*** PROVIDED DATA Section Begins ***

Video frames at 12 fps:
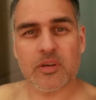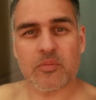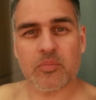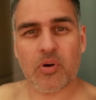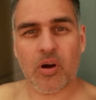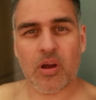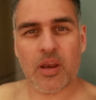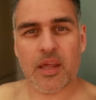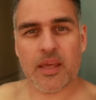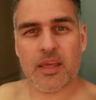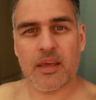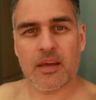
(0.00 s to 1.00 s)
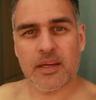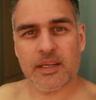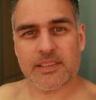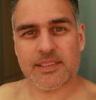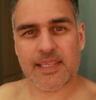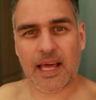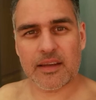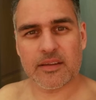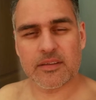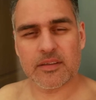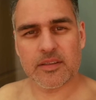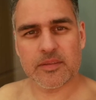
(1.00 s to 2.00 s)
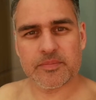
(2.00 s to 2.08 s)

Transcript: and broccoli salad.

*** PROVIDED DATA Section Ends ***

## EXERCISE INSTRUCTIONS
Copy every record exactly, without the pictures.

## WRITTEN SOLUTION
Video frames at 12 fps:
(0.00 s to 1.00 s)
(1.00 s to 2.00 s)
(2.00 s to 2.08 s)

Transcript: and broccoli salad.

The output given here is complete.